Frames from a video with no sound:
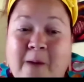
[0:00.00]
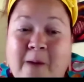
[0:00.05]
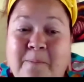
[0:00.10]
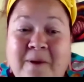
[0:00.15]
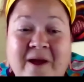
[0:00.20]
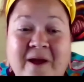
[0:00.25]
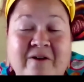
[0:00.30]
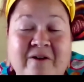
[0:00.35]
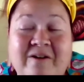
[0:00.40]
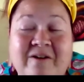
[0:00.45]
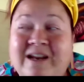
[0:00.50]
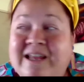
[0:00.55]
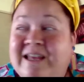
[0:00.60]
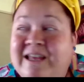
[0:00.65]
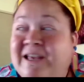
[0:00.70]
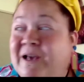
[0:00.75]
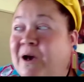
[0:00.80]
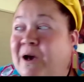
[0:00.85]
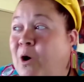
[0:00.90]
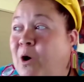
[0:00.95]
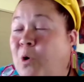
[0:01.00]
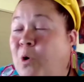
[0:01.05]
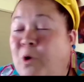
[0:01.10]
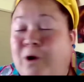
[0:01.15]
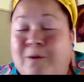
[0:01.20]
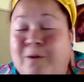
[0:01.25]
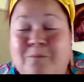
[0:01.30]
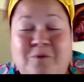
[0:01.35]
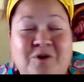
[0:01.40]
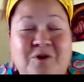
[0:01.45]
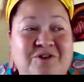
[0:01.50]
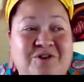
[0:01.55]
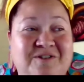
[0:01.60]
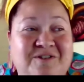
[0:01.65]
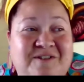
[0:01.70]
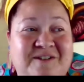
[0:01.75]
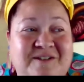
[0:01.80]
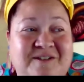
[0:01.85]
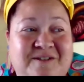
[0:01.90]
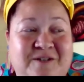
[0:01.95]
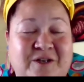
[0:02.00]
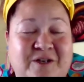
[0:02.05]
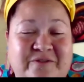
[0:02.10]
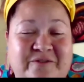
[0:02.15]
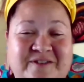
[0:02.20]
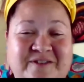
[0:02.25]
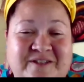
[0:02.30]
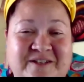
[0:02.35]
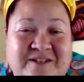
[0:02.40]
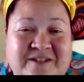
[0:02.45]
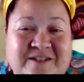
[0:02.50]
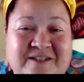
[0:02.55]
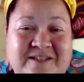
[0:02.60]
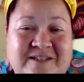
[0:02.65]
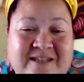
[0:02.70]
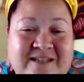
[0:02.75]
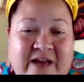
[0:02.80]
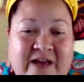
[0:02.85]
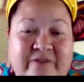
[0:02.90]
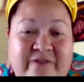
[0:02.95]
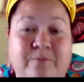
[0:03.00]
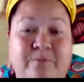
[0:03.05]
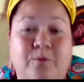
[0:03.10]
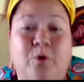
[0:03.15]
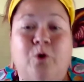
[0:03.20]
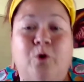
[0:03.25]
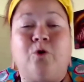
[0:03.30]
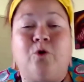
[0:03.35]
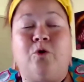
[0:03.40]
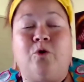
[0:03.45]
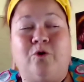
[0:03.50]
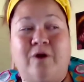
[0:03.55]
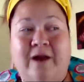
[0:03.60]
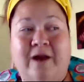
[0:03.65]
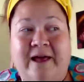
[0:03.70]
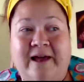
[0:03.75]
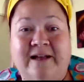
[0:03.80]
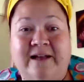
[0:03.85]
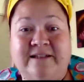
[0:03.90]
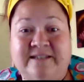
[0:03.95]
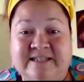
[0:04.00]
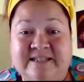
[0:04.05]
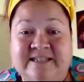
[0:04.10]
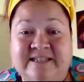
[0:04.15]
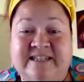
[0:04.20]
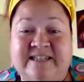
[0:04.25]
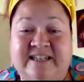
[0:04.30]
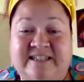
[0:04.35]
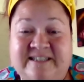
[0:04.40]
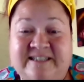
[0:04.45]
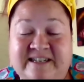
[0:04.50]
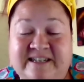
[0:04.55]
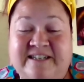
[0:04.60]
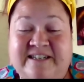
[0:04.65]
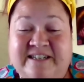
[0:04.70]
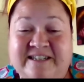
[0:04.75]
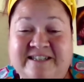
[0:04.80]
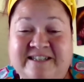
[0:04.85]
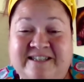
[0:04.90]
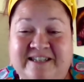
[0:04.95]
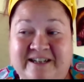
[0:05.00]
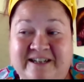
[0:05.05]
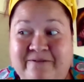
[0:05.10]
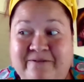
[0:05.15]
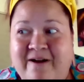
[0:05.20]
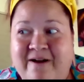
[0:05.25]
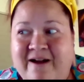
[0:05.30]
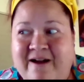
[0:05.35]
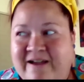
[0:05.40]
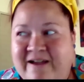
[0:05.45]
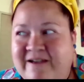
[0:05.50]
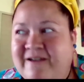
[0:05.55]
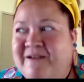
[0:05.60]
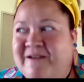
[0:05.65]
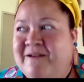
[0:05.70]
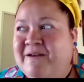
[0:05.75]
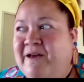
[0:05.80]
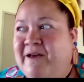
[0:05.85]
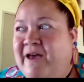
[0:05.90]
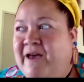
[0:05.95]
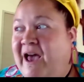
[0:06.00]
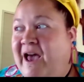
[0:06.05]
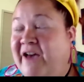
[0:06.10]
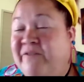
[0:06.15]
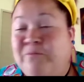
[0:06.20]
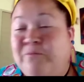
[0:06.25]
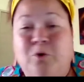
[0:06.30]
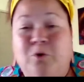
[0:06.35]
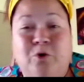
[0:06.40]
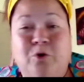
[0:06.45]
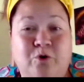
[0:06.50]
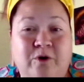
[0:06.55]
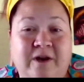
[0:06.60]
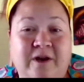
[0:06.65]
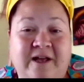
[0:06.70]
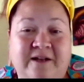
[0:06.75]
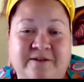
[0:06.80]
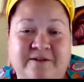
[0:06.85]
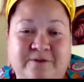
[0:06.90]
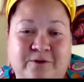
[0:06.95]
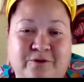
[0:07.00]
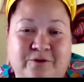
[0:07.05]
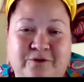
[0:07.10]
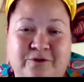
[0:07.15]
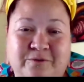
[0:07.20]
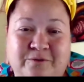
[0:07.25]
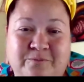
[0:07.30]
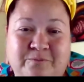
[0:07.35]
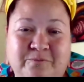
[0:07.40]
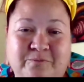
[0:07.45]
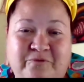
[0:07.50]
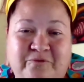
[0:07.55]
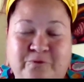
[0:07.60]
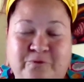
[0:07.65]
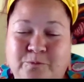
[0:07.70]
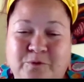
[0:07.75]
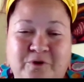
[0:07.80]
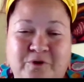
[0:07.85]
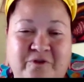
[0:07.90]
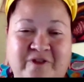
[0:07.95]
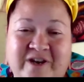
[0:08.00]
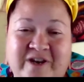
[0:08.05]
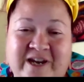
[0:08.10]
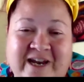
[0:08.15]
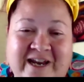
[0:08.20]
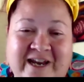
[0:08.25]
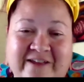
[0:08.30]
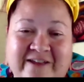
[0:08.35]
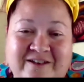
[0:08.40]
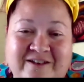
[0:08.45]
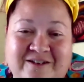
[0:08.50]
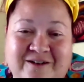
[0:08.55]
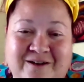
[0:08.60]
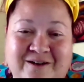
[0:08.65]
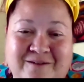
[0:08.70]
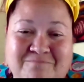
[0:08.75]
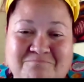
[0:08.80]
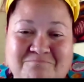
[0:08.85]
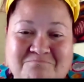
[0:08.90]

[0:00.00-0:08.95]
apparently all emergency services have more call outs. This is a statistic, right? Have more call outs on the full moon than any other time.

————————

_ABOUT THIS TASK_
Where an entry holds a picture, drop it and transcribe everything else exactly.

_SOLUTION TO THE EXERCISE_
Frames from a video with no sound:
[0:00.00]
[0:00.05]
[0:00.10]
[0:00.15]
[0:00.20]
[0:00.25]
[0:00.30]
[0:00.35]
[0:00.40]
[0:00.45]
[0:00.50]
[0:00.55]
[0:00.60]
[0:00.65]
[0:00.70]
[0:00.75]
[0:00.80]
[0:00.85]
[0:00.90]
[0:00.95]
[0:01.00]
[0:01.05]
[0:01.10]
[0:01.15]
[0:01.20]
[0:01.25]
[0:01.30]
[0:01.35]
[0:01.40]
[0:01.45]
[0:01.50]
[0:01.55]
[0:01.60]
[0:01.65]
[0:01.70]
[0:01.75]
[0:01.80]
[0:01.85]
[0:01.90]
[0:01.95]
[0:02.00]
[0:02.05]
[0:02.10]
[0:02.15]
[0:02.20]
[0:02.25]
[0:02.30]
[0:02.35]
[0:02.40]
[0:02.45]
[0:02.50]
[0:02.55]
[0:02.60]
[0:02.65]
[0:02.70]
[0:02.75]
[0:02.80]
[0:02.85]
[0:02.90]
[0:02.95]
[0:03.00]
[0:03.05]
[0:03.10]
[0:03.15]
[0:03.20]
[0:03.25]
[0:03.30]
[0:03.35]
[0:03.40]
[0:03.45]
[0:03.50]
[0:03.55]
[0:03.60]
[0:03.65]
[0:03.70]
[0:03.75]
[0:03.80]
[0:03.85]
[0:03.90]
[0:03.95]
[0:04.00]
[0:04.05]
[0:04.10]
[0:04.15]
[0:04.20]
[0:04.25]
[0:04.30]
[0:04.35]
[0:04.40]
[0:04.45]
[0:04.50]
[0:04.55]
[0:04.60]
[0:04.65]
[0:04.70]
[0:04.75]
[0:04.80]
[0:04.85]
[0:04.90]
[0:04.95]
[0:05.00]
[0:05.05]
[0:05.10]
[0:05.15]
[0:05.20]
[0:05.25]
[0:05.30]
[0:05.35]
[0:05.40]
[0:05.45]
[0:05.50]
[0:05.55]
[0:05.60]
[0:05.65]
[0:05.70]
[0:05.75]
[0:05.80]
[0:05.85]
[0:05.90]
[0:05.95]
[0:06.00]
[0:06.05]
[0:06.10]
[0:06.15]
[0:06.20]
[0:06.25]
[0:06.30]
[0:06.35]
[0:06.40]
[0:06.45]
[0:06.50]
[0:06.55]
[0:06.60]
[0:06.65]
[0:06.70]
[0:06.75]
[0:06.80]
[0:06.85]
[0:06.90]
[0:06.95]
[0:07.00]
[0:07.05]
[0:07.10]
[0:07.15]
[0:07.20]
[0:07.25]
[0:07.30]
[0:07.35]
[0:07.40]
[0:07.45]
[0:07.50]
[0:07.55]
[0:07.60]
[0:07.65]
[0:07.70]
[0:07.75]
[0:07.80]
[0:07.85]
[0:07.90]
[0:07.95]
[0:08.00]
[0:08.05]
[0:08.10]
[0:08.15]
[0:08.20]
[0:08.25]
[0:08.30]
[0:08.35]
[0:08.40]
[0:08.45]
[0:08.50]
[0:08.55]
[0:08.60]
[0:08.65]
[0:08.70]
[0:08.75]
[0:08.80]
[0:08.85]
[0:08.90]

[0:00.00-0:08.95]
apparently all emergency services have more call outs. This is a statistic, right? Have more call outs on the full moon than any other time.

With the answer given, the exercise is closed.